2003年当時の博多駅は、昔からの駅弁屋に加えて、この業者とJR西日本の子会社が入る3社競合の激戦地に見えて、主戦場がそれぞれホーム上、コンコース、新幹線エリアと分かれており、九州一旅客が多い駅でもあり、それほど競合はないように見えた。なお、現在ではこの業者の商品を駅構内で見ることはできない。
※2011年2月補訂:現況を追記1994(平成6)年9月25日17時の調製と思われる、昔の博多駅弁の掛紙。その絵柄や記載内容は、下記の1993年1月のものと同じ。県名になった那珂川の西側の城下町福岡と、駅名になった東側の港町博多は、それらの名を決めた明治時代当時は別の街であり、この掛紙に記されるとおり、博多弁と福岡弁という異なる方言が使われていた。今では一体となり、福岡弁は使われなくなったらしい。
入手状況から1993(平成5)年4月13日15時の調製と思われる、昔の博多駅弁の掛紙の一部。上等の幕の内駅弁だろうか。

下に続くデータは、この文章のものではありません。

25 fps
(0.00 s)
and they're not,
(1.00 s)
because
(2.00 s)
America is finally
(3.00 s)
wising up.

1993(平成5)年1月2日14時の調製と思われる、昔の博多駅弁の掛紙。絵柄から博多人形や一寸法師をイメージしたがどうか。この絵柄は昭和50年代から平成時代まで、博多駅弁の幕の内弁当で長く使われた。
入手状況等から1977(昭和52)年のものと思われる、昔の博多駅弁の掛紙。博多の季節の祭りを描いた掛紙は、有名な「ディスカバージャパン」と「いい日旅立ち」の谷間で忘れられた、国鉄の旅行キャンペーン「一枚のキップから」のロゴマークがある。
入手状況等から1970年代のものと思われる、昔の博多駅弁の掛紙。調製印は10月23日16時とある。博多駅東の住居表示が施行された1969(昭和44)年7月頃以降、福岡市が政令指定都市となり5区が発足した1972(昭和47)年4月より前のものか。絵柄はとくにない。

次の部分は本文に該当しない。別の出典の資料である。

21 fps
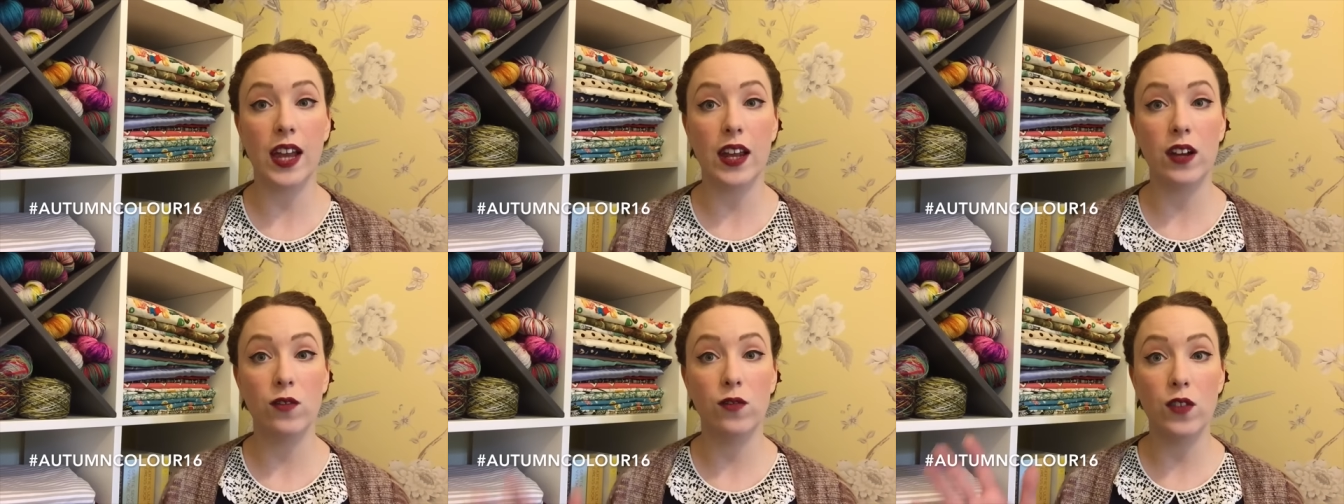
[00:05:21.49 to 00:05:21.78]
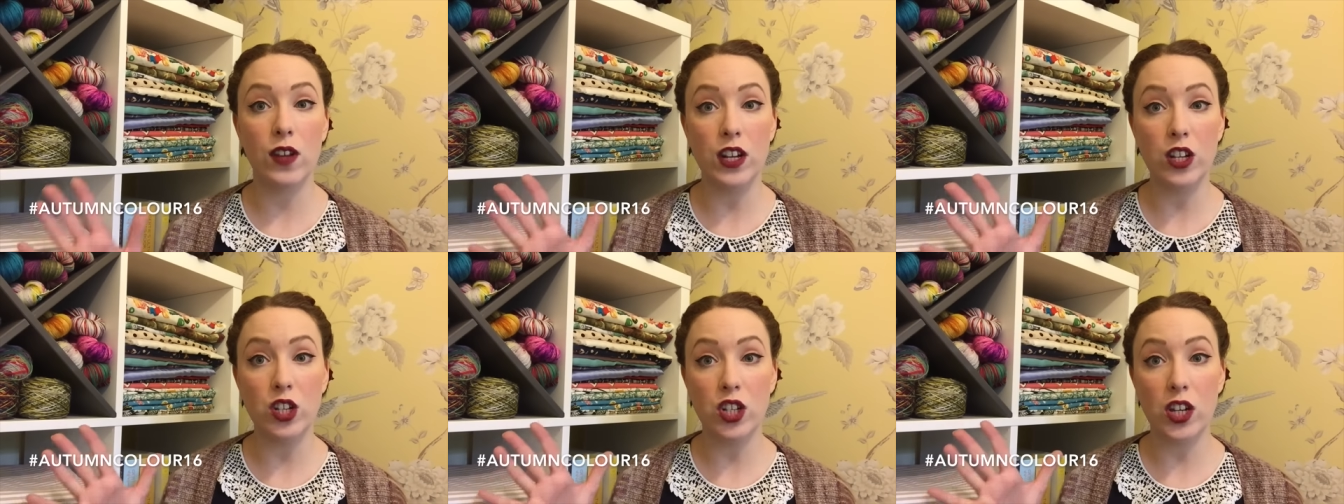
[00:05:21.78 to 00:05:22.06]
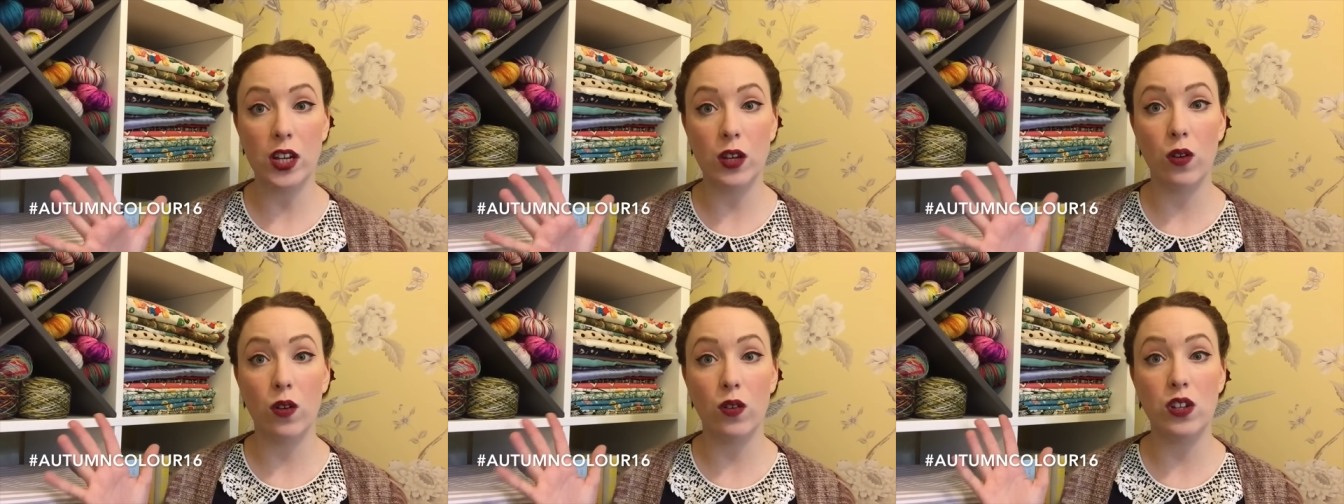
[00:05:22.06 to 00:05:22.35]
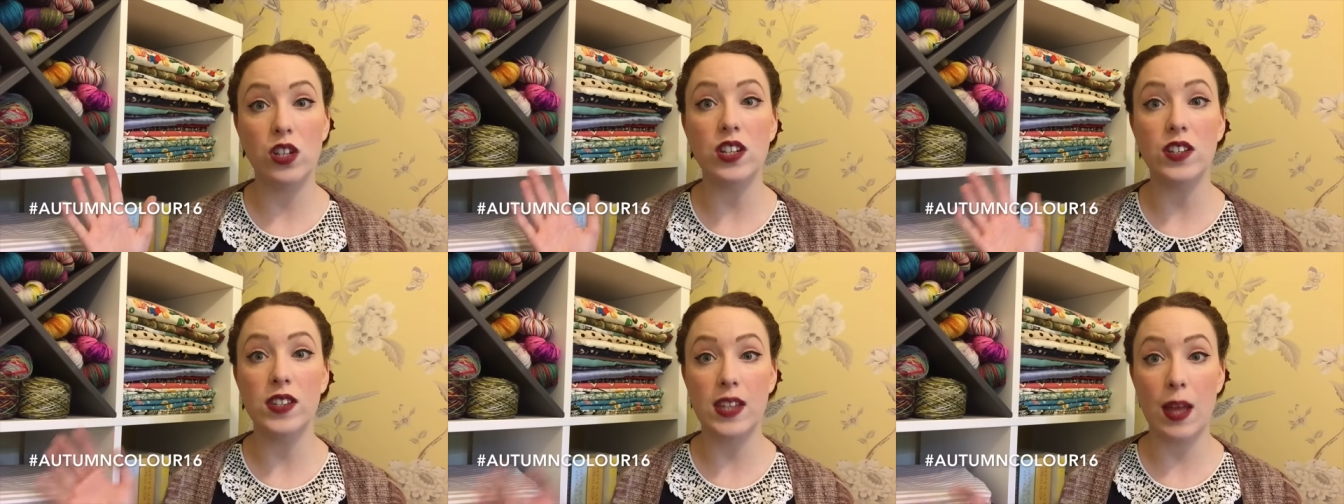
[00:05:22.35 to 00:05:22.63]
and finishing
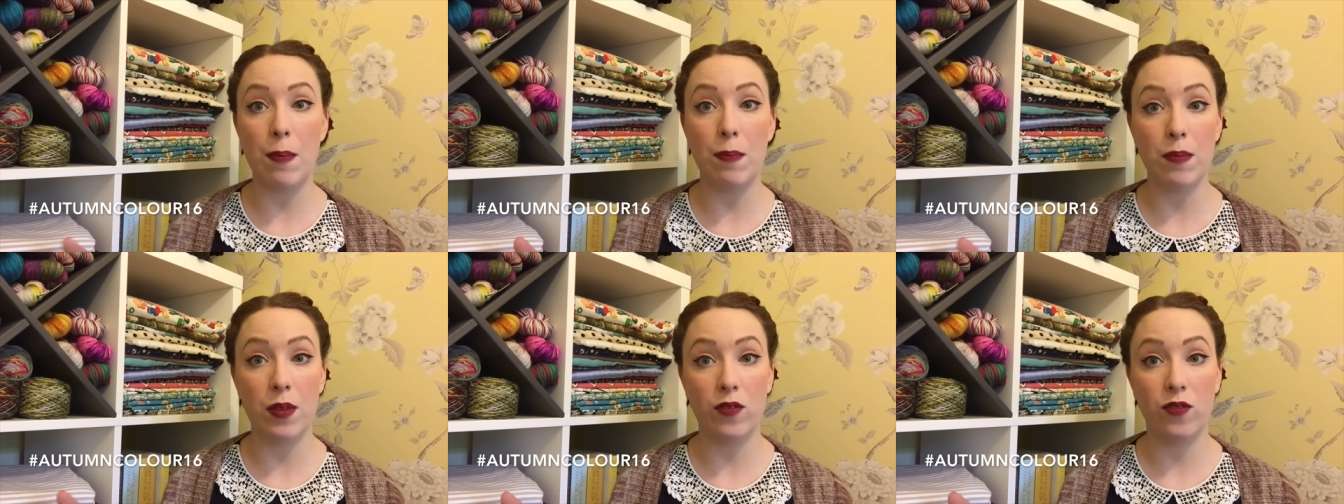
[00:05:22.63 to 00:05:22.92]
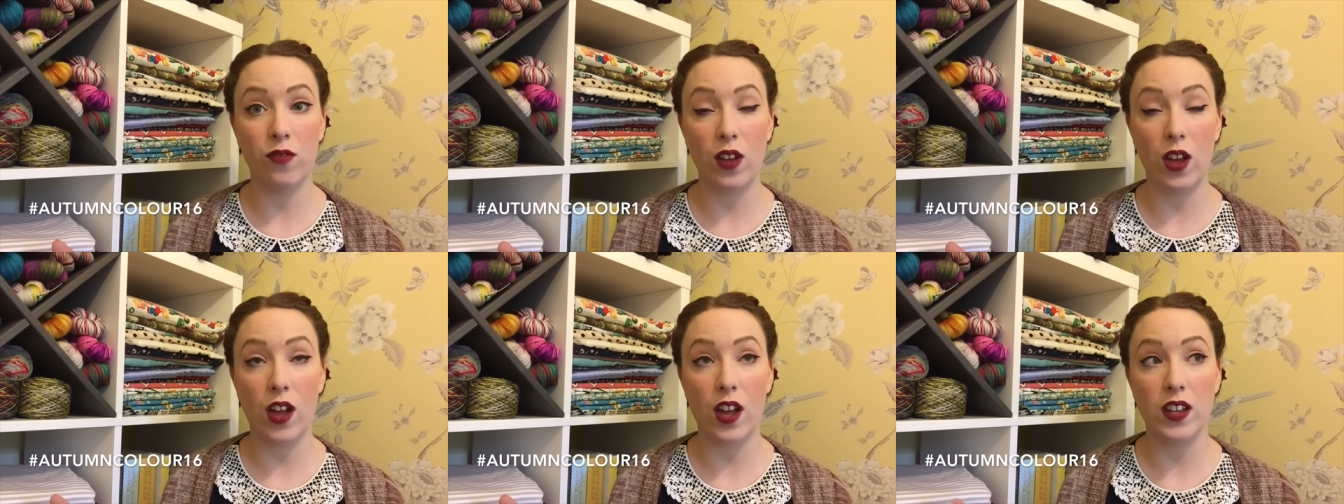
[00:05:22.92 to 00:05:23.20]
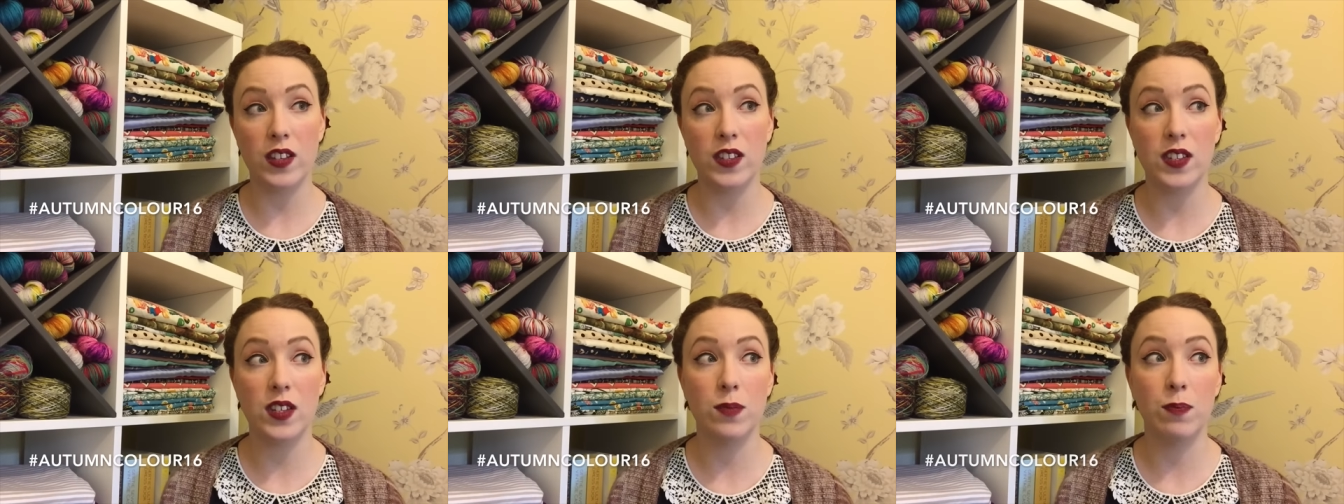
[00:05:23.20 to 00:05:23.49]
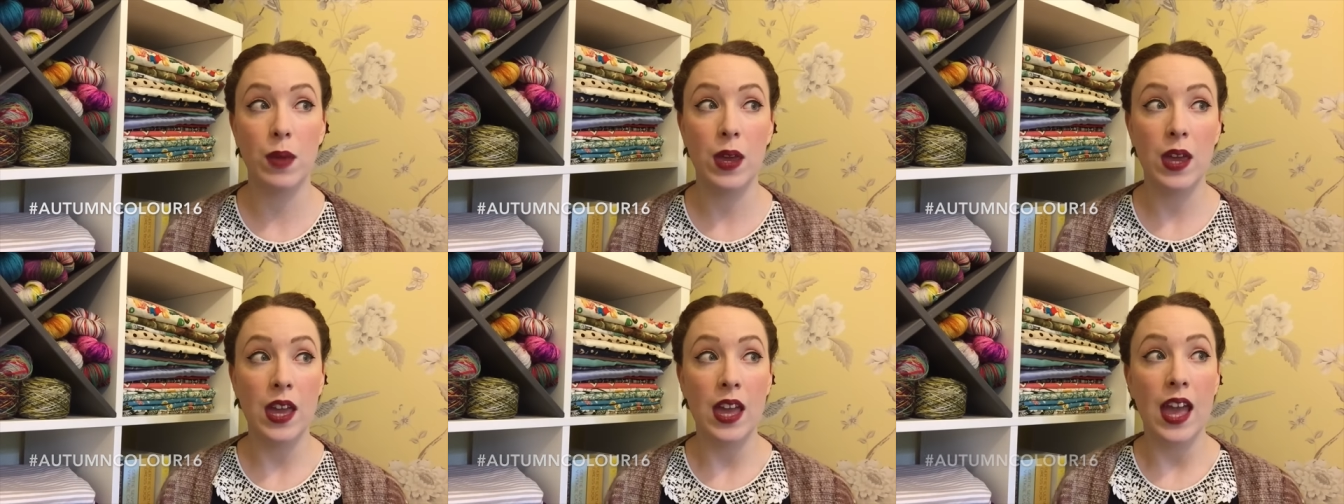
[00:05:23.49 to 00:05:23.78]
on December 1st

1960(昭和35)年6月30日16時の調製と思われる、昔の博多駅弁の掛紙。調製元の都ホテルは京都市内のホテルであり、掛紙に「京都」の文字もある。
1938(昭和13)年9月に日本食堂へ統合された列車食堂つまり食堂車の営業は、第二次大戦後に一社独占を改めることとなり、1953(昭和28)年8月に東京の帝国ホテル、1956(昭和31)年11月に京都の都ホテルと大阪の新大阪ホテルが参入した。都ホテルは京都駅〜博多駅の特別急行列車「かもめ」を皮切りに、関西や東京と九州を結ぶ列車の担当を増やしていく。博多出張所はおそらくその頃の営業拠点で、この弁当は駅でなく列車内で売られたものかもしれない。都ホテルの列車食堂は後に東海道・山陽新幹線の食堂車、ビュフェ、車内販売に移行し、1990(平成2)年3月に撤退、国鉄分割民営化で日本食堂のJR東海エリアを受け継いだジェイダイナー東海に、その営業を引き継いだ。
1922(大正11)年のものと思われる、昔の博多駅弁の掛紙。同年に上野公園で開催された平和記念東京博覧会で英国の皇太子殿下が来日されたことを記念して、全国各地の駅弁屋が同じデザインの記念掛紙を使用したもの。周囲に日本と英国の国旗を配し、右に駅弁の名前、左下に調製元、下部に日英の歓迎文、上部の2枠は広告枠。